Professor Dr. Albrecht Wagner Becomes New Head of the DESY Directorate

As of today, Prof. Dr. Albrecht Wagner (58), Professor of Experimental Physics at Hamburg University and former Research Director takes over as Chairman of the Directorate of the German Electron Synchrotron DESY in Hamburg. He succeeds Prof. Dr. Bjørn H. Wiik, who died in a tragic accident on February 26, during his sixth year at the head of the research center.

Following his physics studies at the Technical University in Munich and the universities of Göttingen and Heidelberg, where he graduated, Albrecht Wagner became a research associate at Heidelberg University and the Lawrence Berkeley Laboratory. From 1974 to 1986, he carried out his scientific work with experiments at DESY's storage rings DORIS and PETRA, and at the European Laboratory for Particle Physics CERN near Geneva in1989-90. In May 1984 he became a Full Professor of Experimental Physics at Heidelberg University, in June 1991 he accepted a Chair at the University of Hamburg. During that same year, he was offered the direction of DESY's Research department - a position which he has been in charge of for his second term until today. His research work focuses on the investigation of elementary particles and their properties, especially in collisions of electrons with their antiparticles, the positrons, as well as on the planning and development of the detectors used to record these collisions. Thus, Albrecht Wagner has been involved in the planning, construction and operation of the OPAL experiment at CERN's LEP storage ring since 1982. Since 1991, he has also focused on the physics at electron-positron linear colliders - high energy particle accelerators of the next generation like DESY's planned TESLA facility.

During the last years, Professor Wagner has exercised various functions as scientific counselor, e.g. for the German Federal Ministry of Research, the research center CERN, the American accelerator project SSC, the Research Center Karlsruhe, the Heavy-Ion Research Institute GSI in Darmstadt, and the ELSA project in Bonn.
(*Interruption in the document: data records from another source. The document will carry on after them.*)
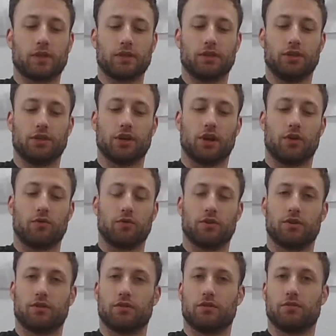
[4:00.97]
you know,
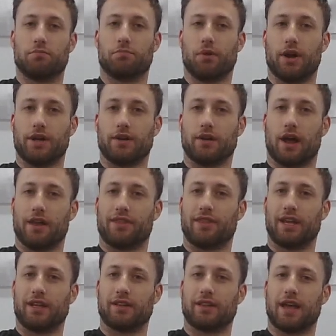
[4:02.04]
but I
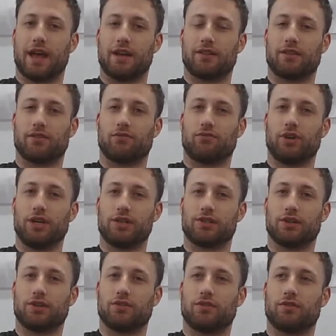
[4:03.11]
think that the
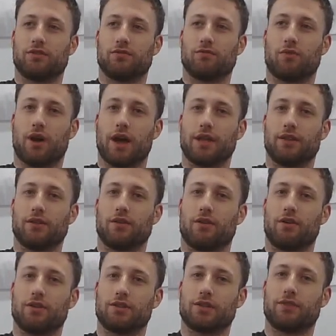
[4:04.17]
reason why
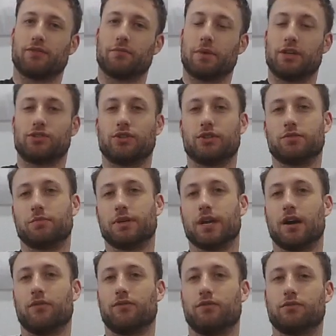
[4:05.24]
all this information has been
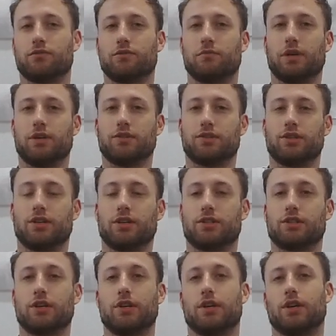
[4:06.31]
helpful to me is
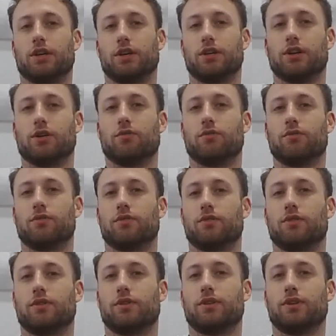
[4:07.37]
this.
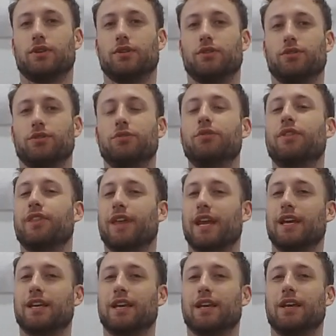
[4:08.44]
You'd
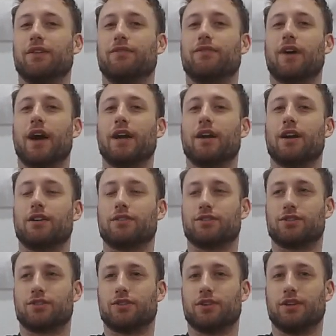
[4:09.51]
think if I
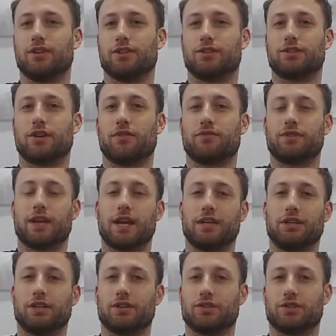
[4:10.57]
understood this stuff
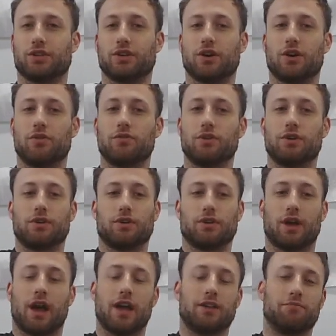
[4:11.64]
10 years ago,
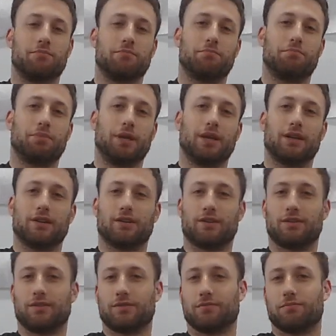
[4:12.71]
I'd be at
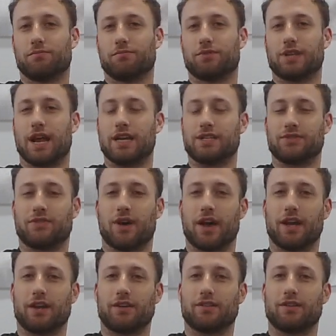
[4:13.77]
a
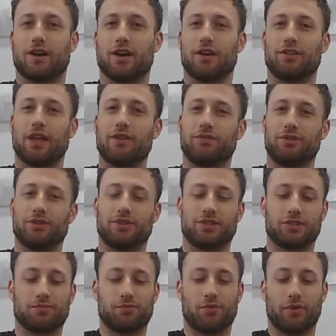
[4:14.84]
satisfying level at
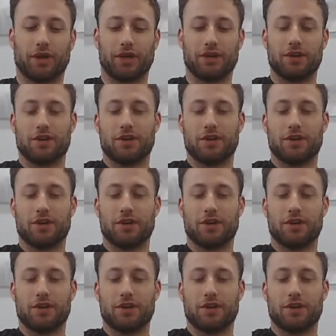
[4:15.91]
this point,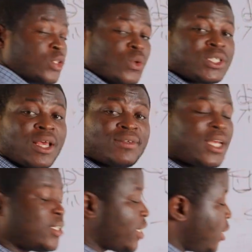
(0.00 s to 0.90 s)
So a
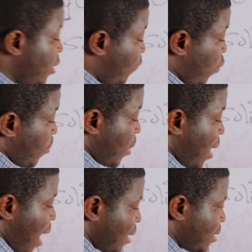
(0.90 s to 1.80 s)
substance changing from
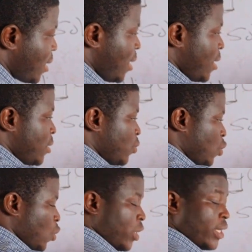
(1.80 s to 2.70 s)
gas to
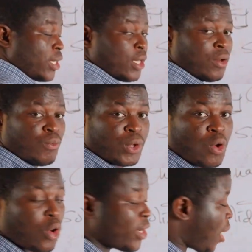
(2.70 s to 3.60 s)
solid, we
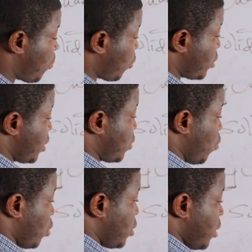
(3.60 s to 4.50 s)
call that process
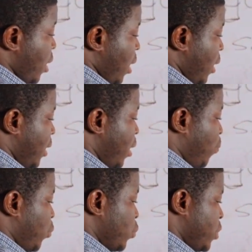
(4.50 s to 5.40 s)
what?
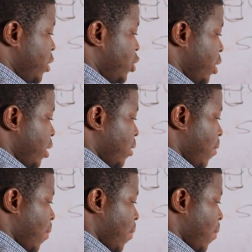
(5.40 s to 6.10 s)
Deposition.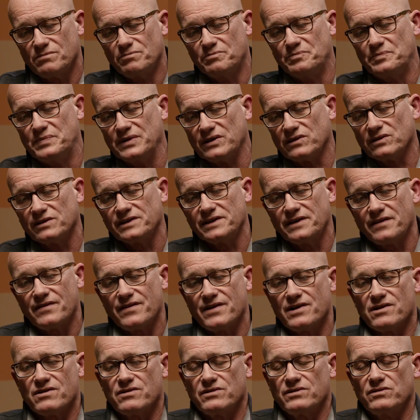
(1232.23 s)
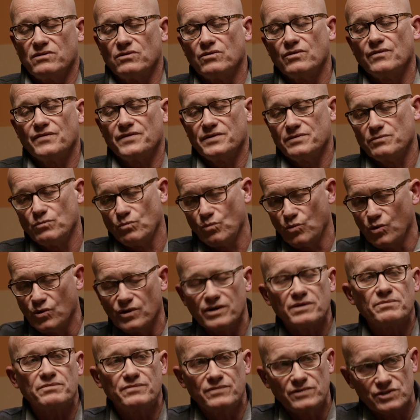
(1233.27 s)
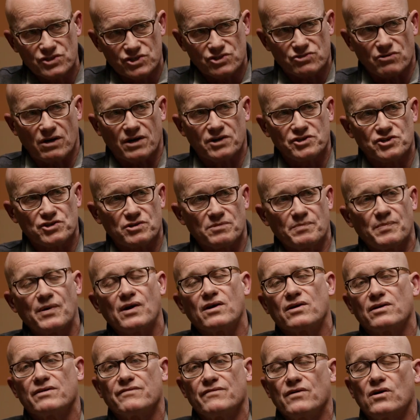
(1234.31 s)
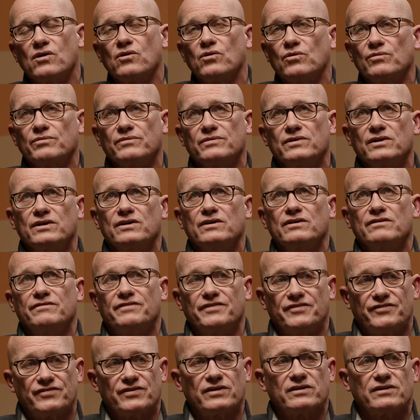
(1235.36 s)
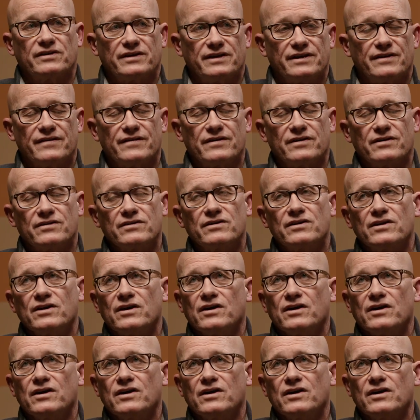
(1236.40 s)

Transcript: building there and the wood structure part of the whole facility there,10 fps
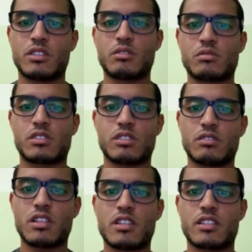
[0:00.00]
notes,
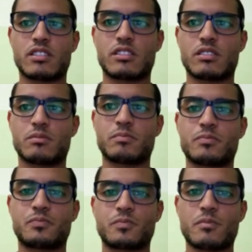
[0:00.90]
no nothing. So
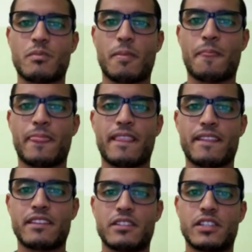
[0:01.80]

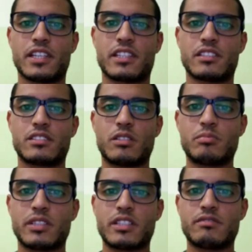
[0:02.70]
you get the
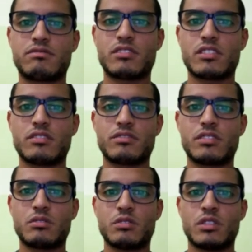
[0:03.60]
topic in front
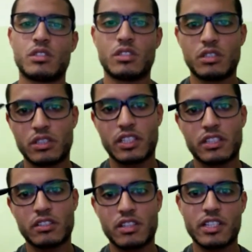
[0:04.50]
of you, you
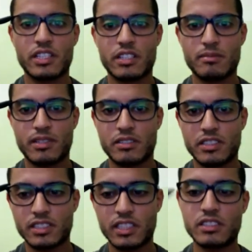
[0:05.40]
get to think about
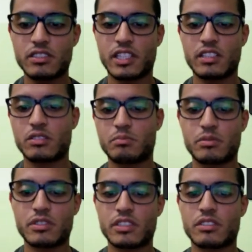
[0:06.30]
it, and you get to
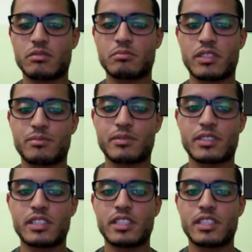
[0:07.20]
put it on paper.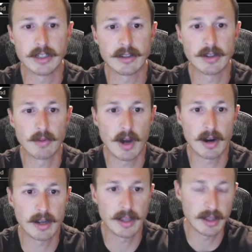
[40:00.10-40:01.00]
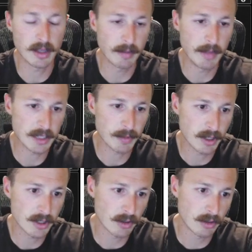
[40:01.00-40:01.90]
into watery, they think I'm Esper
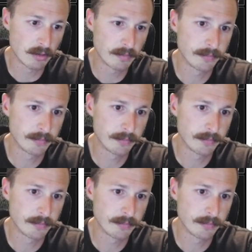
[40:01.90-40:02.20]
control.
Presently, he is a member of the Nuclear Physics European Collaboration Committee NuPECC, the Scientific Committee of the Laboratori Nationali di Frascati, Italy, the Scientific Policy Committee for the State Scientific and Technology Program "Fundamental Nuclear Physics" in Moscow, Russia, and the Lepton Collider Advisory Committee of the Japanese Organization for High Energy Physics KEK. Albrecht Wagner has been appointed "Fellow" of the American Physical Society APS in 1994.